Beginning with the line containing "(990.80 s to 991.87 s)", transcribe every line exactly down to the last one in the records below, and drop the pictures.

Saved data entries
____

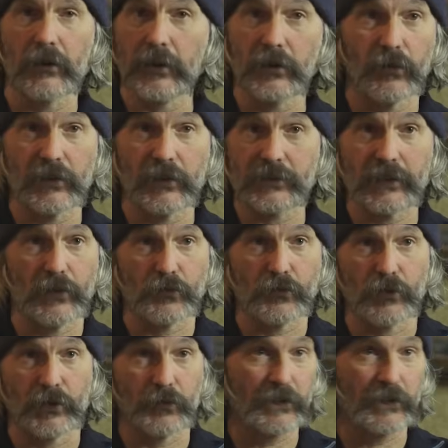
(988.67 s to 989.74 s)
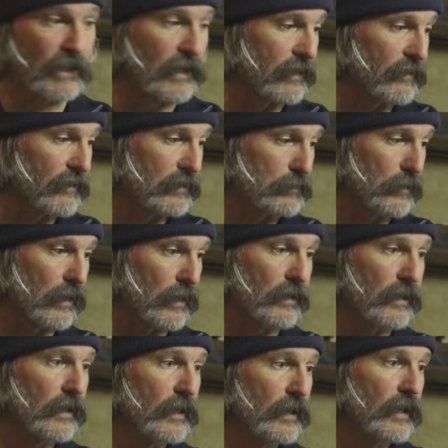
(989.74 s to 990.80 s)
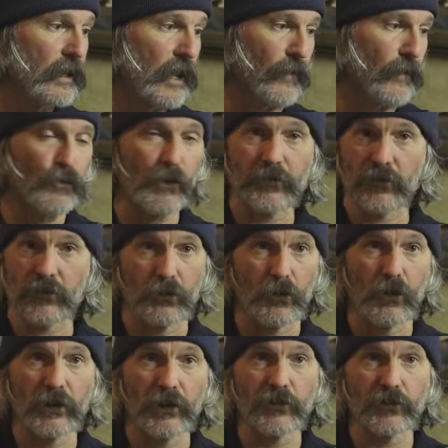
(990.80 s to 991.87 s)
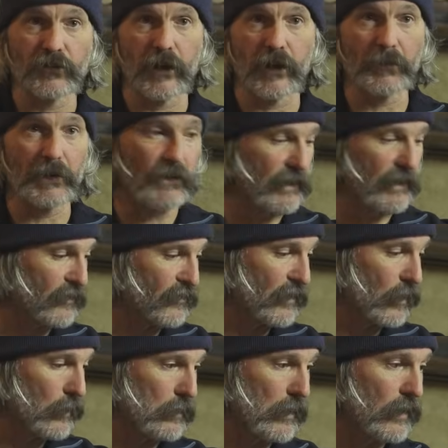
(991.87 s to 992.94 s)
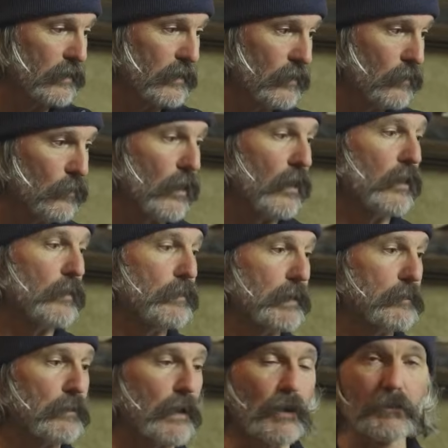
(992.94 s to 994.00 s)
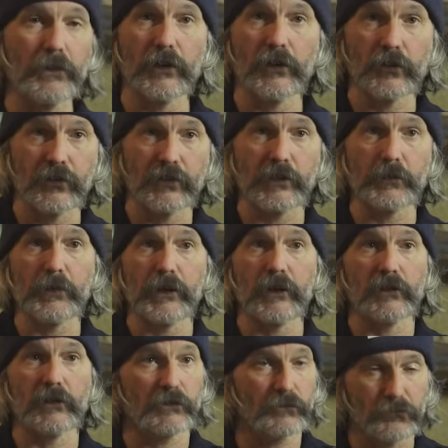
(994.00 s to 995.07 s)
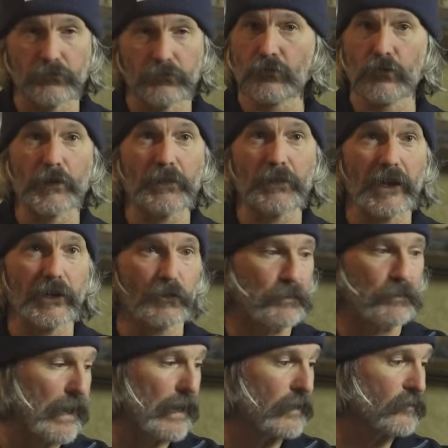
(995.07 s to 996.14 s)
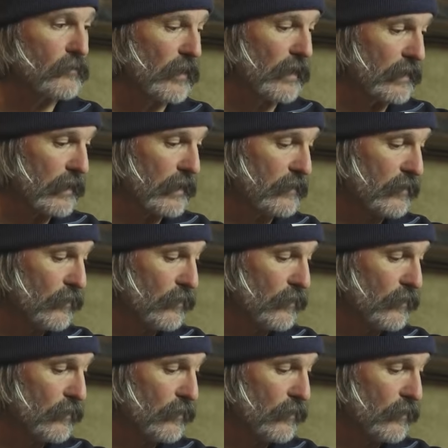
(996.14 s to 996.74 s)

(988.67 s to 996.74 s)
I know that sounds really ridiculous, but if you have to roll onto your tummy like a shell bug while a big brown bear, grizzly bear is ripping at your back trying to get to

____

- _RESULT OF THIS TASK_
(990.80 s to 991.87 s)
(991.87 s to 992.94 s)
(992.94 s to 994.00 s)
(994.00 s to 995.07 s)
(995.07 s to 996.14 s)
(996.14 s to 996.74 s)

(988.67 s to 996.74 s)
I know that sounds really ridiculous, but if you have to roll onto your tummy like a shell bug while a big brown bear, grizzly bear is ripping at your back trying to get to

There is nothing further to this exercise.